Through the winter of 1958-59, The Elements of Style was put through its editorial paces at Macmillan and refined with a good deal of back-and-forth between New York and the farm in Maine. Jack Case gathered opinions from experts in the field, and White, as promised, sought the “inestimable advantage” of his wife’s editorial opinion. Katharine’s involvement in the enterprise was energetic and substantial, and she provided White with several sets of typed notes that addressed the expert critiques Case was collecting. During this period, Case was also lining up marketing efforts for the book, and to that end inquired whether White would be willing to make an appearance at an upcoming Macmillan sales conference and speak to the assembled sales force. White’s reply was a characteristically droll refusal, and also a playful indication of how much the final cleanup of Elements was occupying his thoughts.

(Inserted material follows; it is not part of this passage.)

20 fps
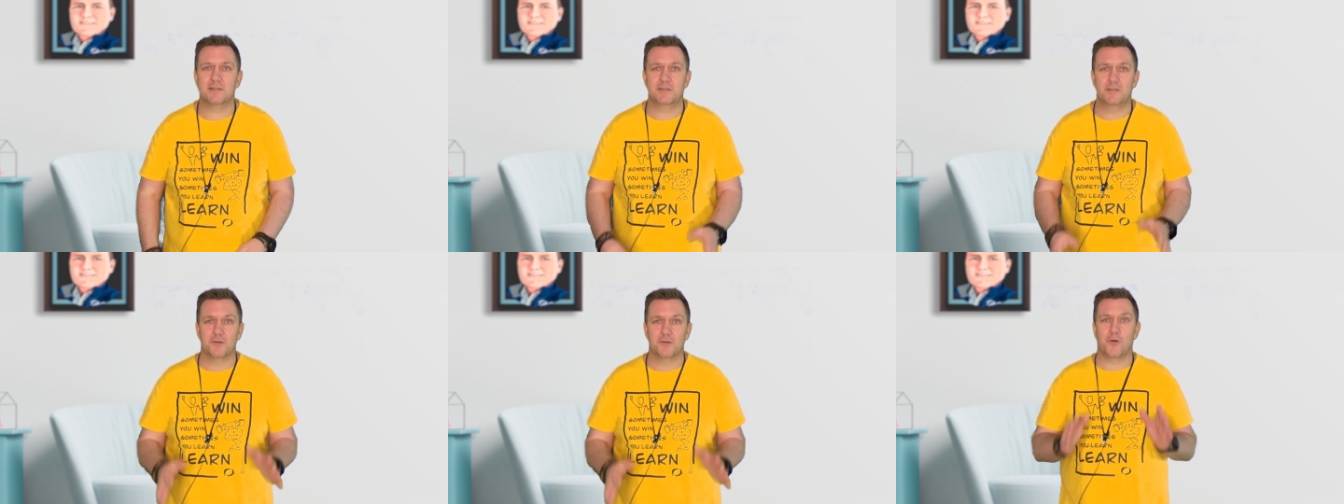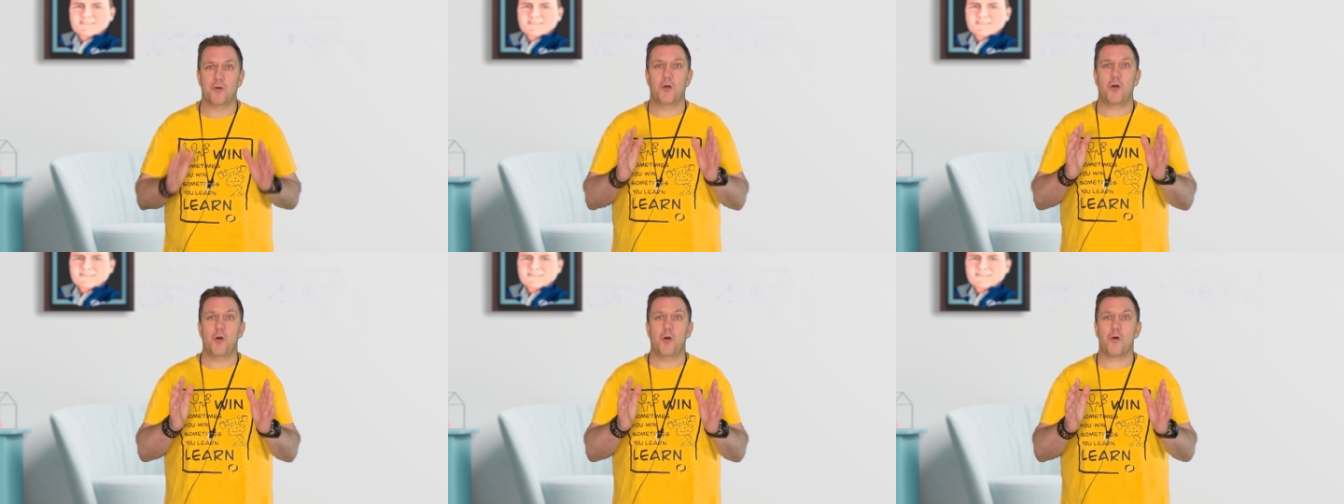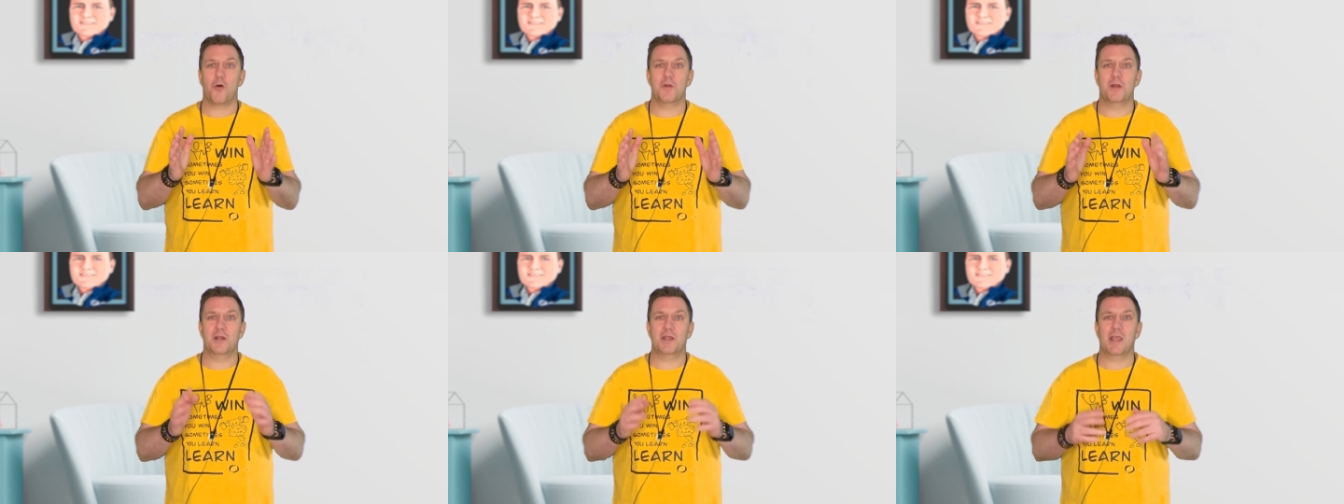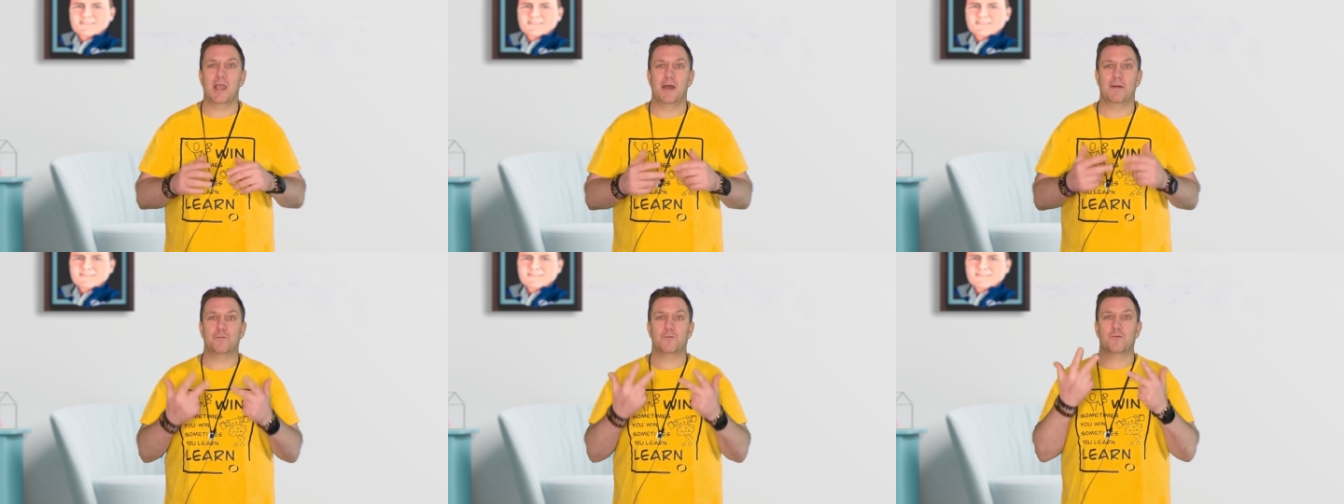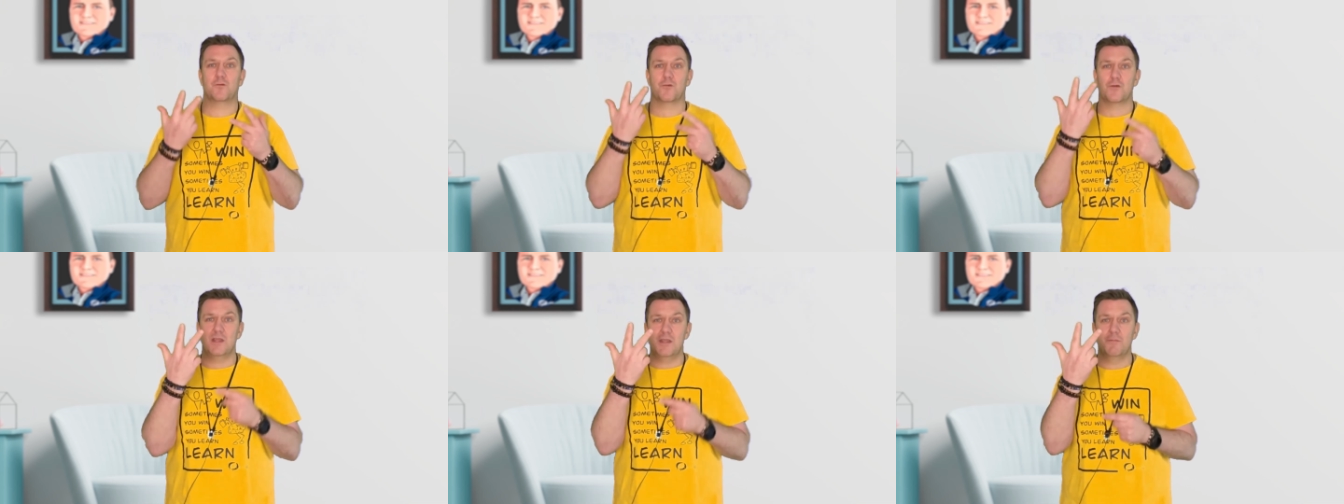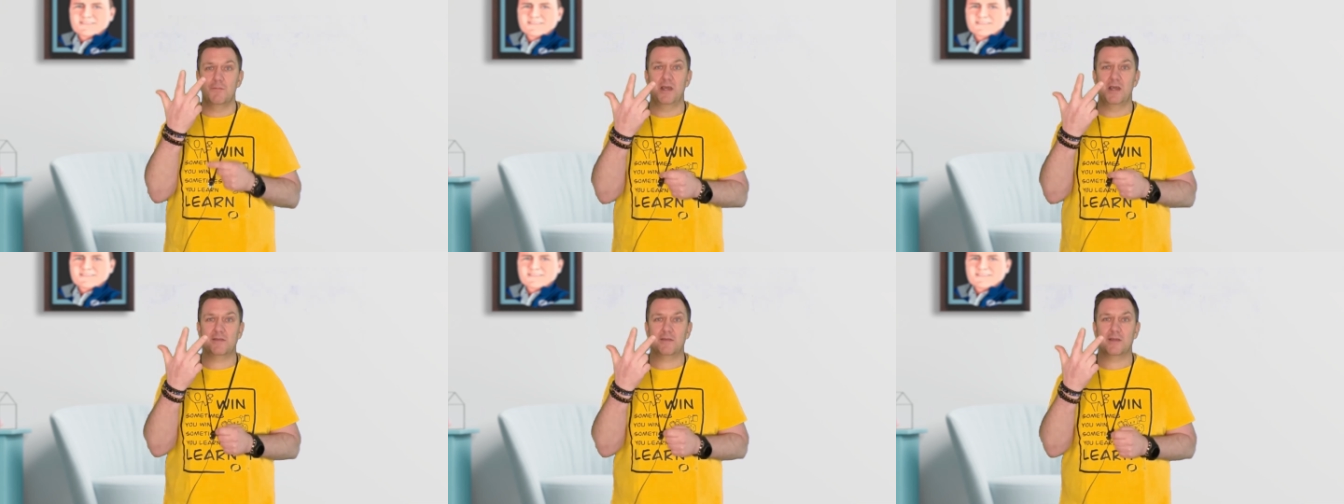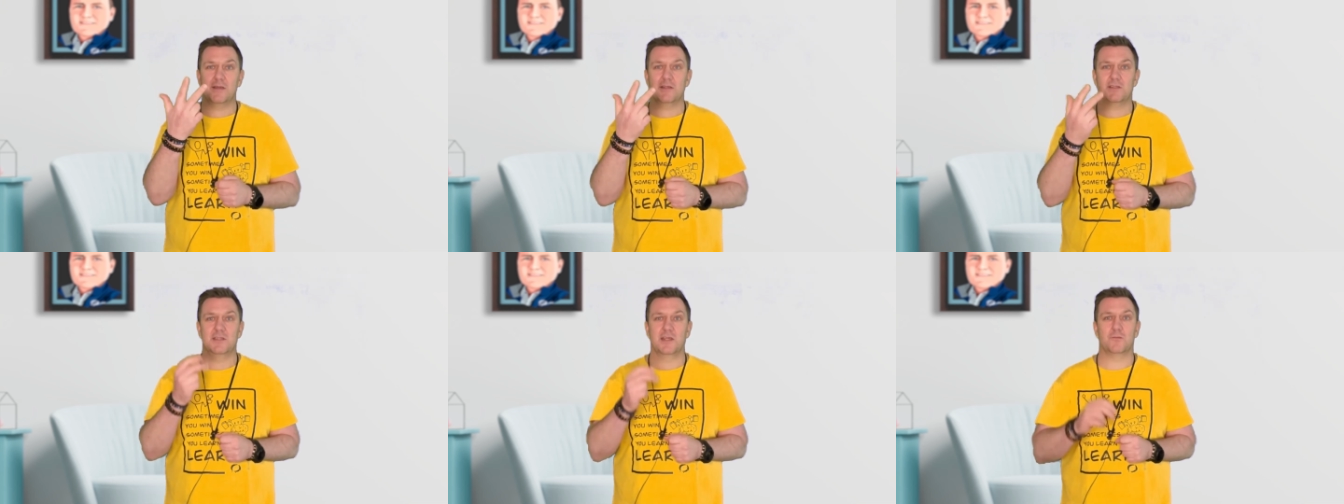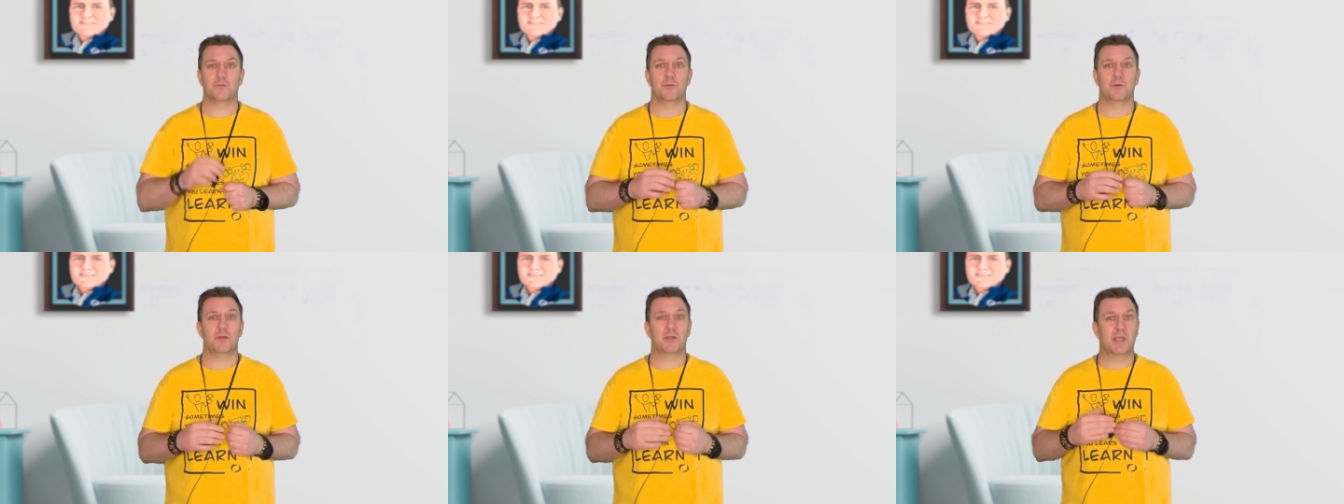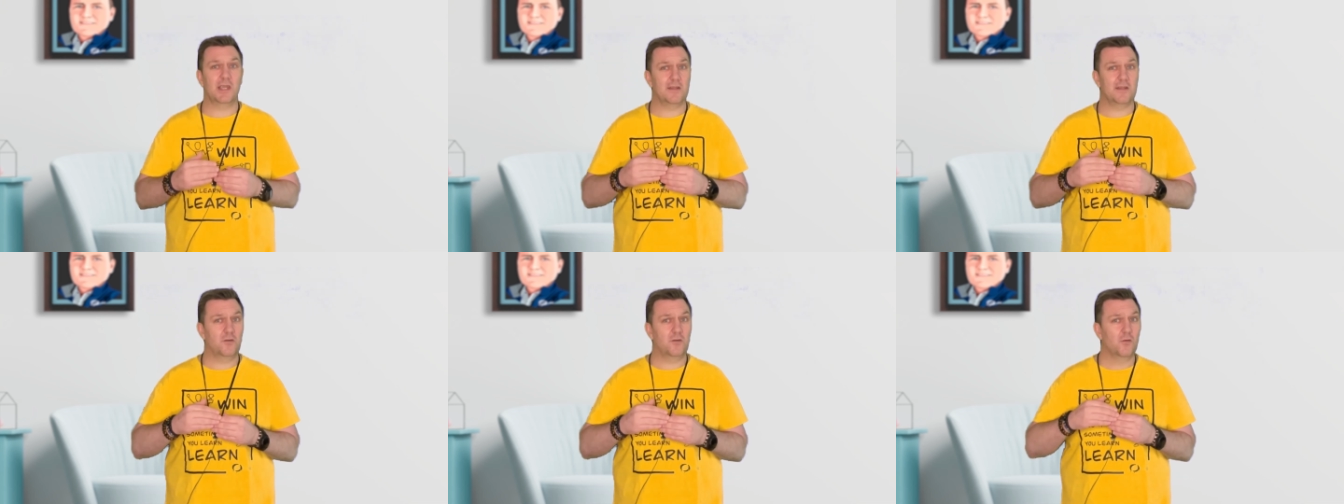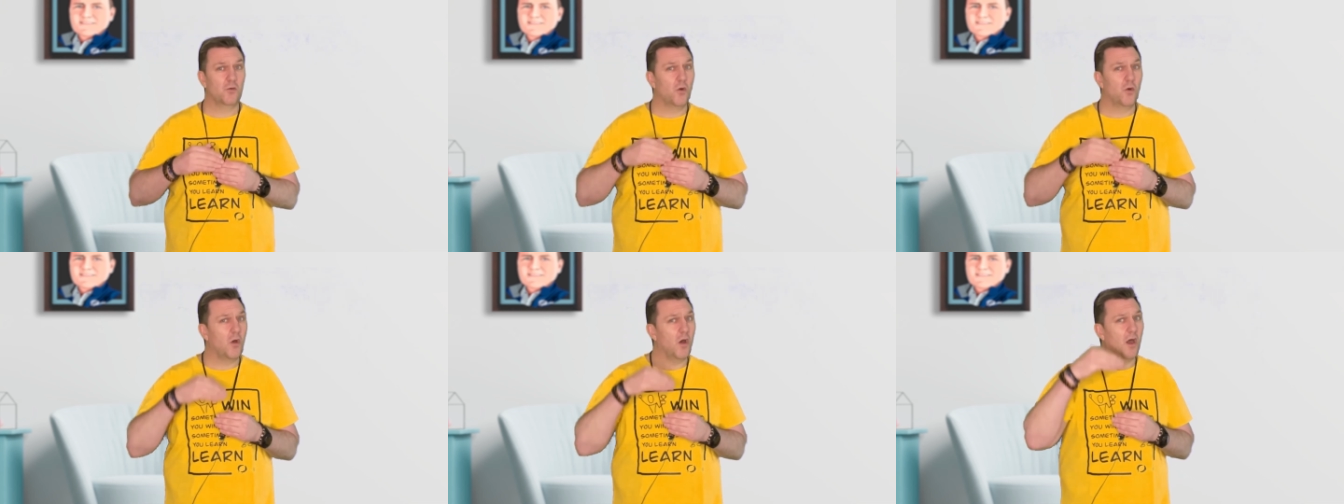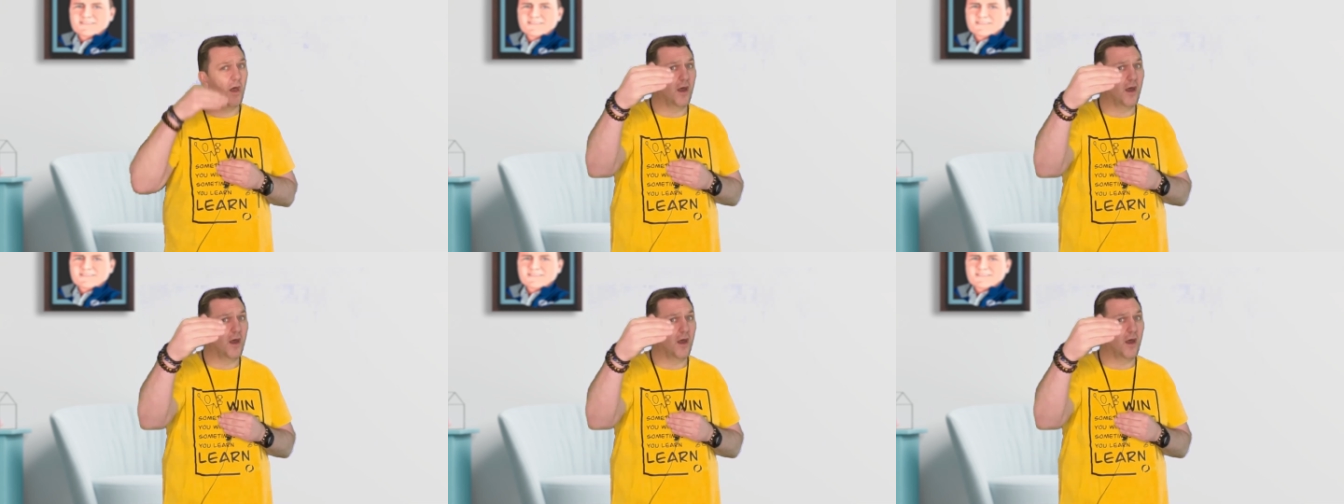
you already have 3 metrics that will get you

In answer to your request that I say a few words to the trade and college salesmen I’ll have to acquaint you with the nonspeechmaking side of me—almost the only facet that amounts to anything. As for lunching with you at the Players’, that I’d like. All the stuff has arrived and I am at work on it. But mine is a strange existence, between barn and house. It is not always clear to me whether I am watering a calf or milking a strunk. But I do my best.

The Elements of Style (by William Strunk Jr., With Revisions, an Introduction, and a New Chapter on Writing by E. B. White) was published in late April 1959. Sales were good, and reviews in the popular press were almost unanimously favorable. The New York Times: “Buy it, study it, enjoy it. It’s as timeless as a book can be in our age of volubility.” The Boston Daily Globe: “The Admirable Mr. E. B. White . . . has lately performed another public service of the first magnitude.” The Cincinnati Enquirer: “Anyone who writes for public consumption would be doing himself and his readers a good service by reading over these pages at least once a month. There are only 71 of them.” In a short review on White’s home turf, the New Yorker noted that in its “brevity, clarity, and prickly good sense, it is, unlike most such manuals, a book as well as a tool. . . . His old teacher would have been proud of him.”

Elements was a May 1959 selection of the Book-of-the-Month Club. By August, between Case’s college-text printings and those of his colleagues supplying the general trade bookstores, there were 60,000 copies in print. By November the book was riding high on best-seller lists (third in the New York Times and Time magazine, second in the Chicago Tribune, first in the Washington Post). At the end of its first year of publication, The Elements of Style had sold an astonishing 200,000 copies.